Exercise details>
Whatever appears in the records apart from pictures must be reproduced exactly.

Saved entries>
- Opening Delimiter -
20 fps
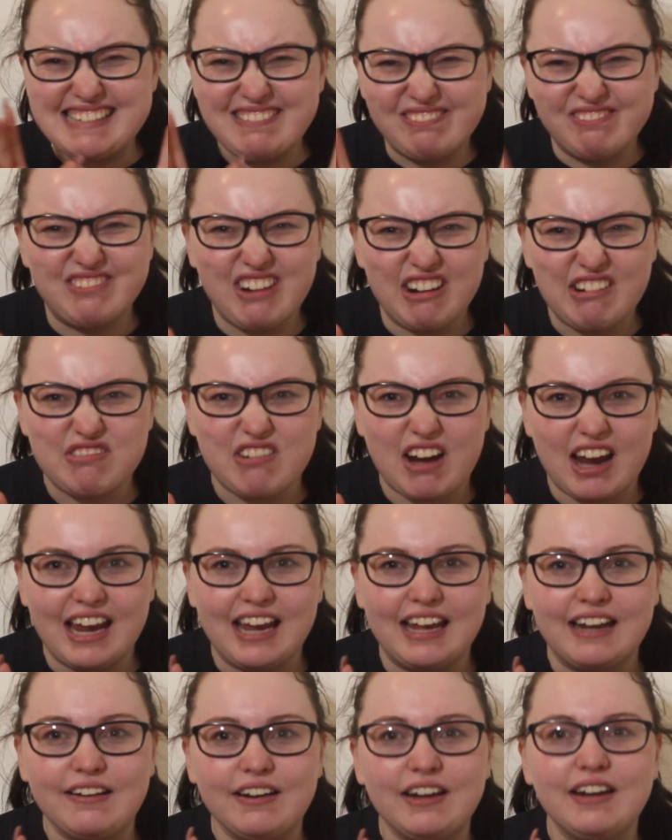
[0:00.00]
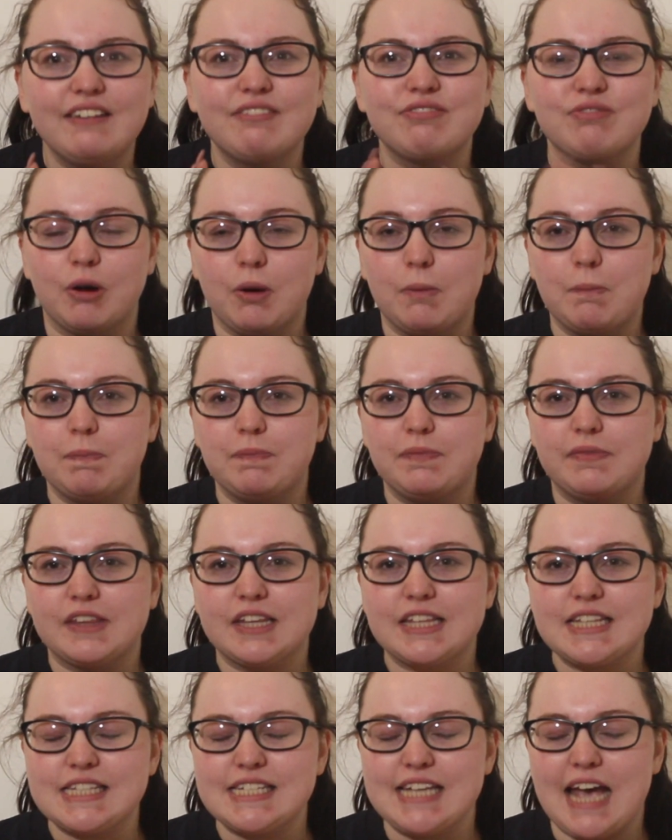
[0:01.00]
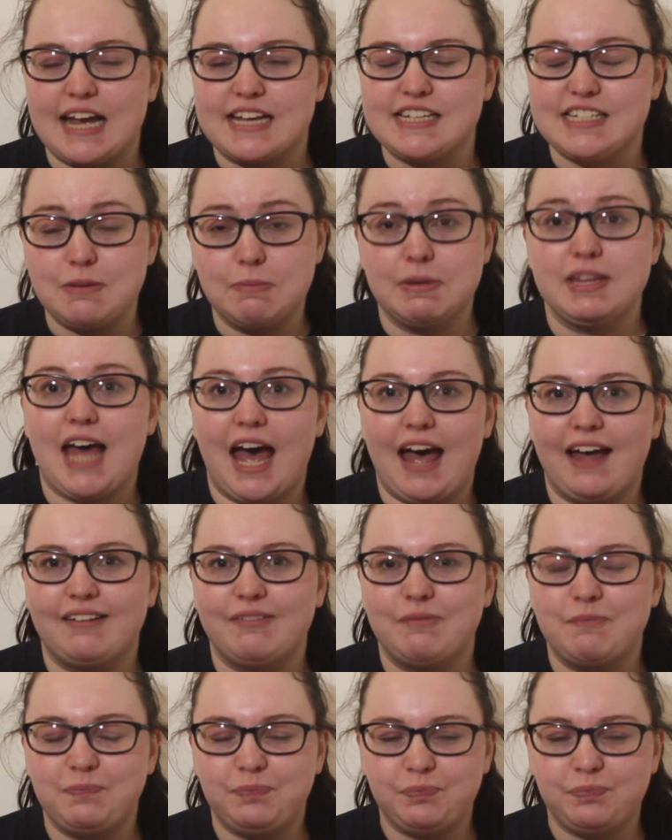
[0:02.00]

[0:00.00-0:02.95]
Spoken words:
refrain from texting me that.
- Closing Delimiter -
Exercise answer>
20 fps
[0:00.00]
[0:01.00]
[0:02.00]

[0:00.00-0:02.95]
Spoken words:
refrain from texting me that.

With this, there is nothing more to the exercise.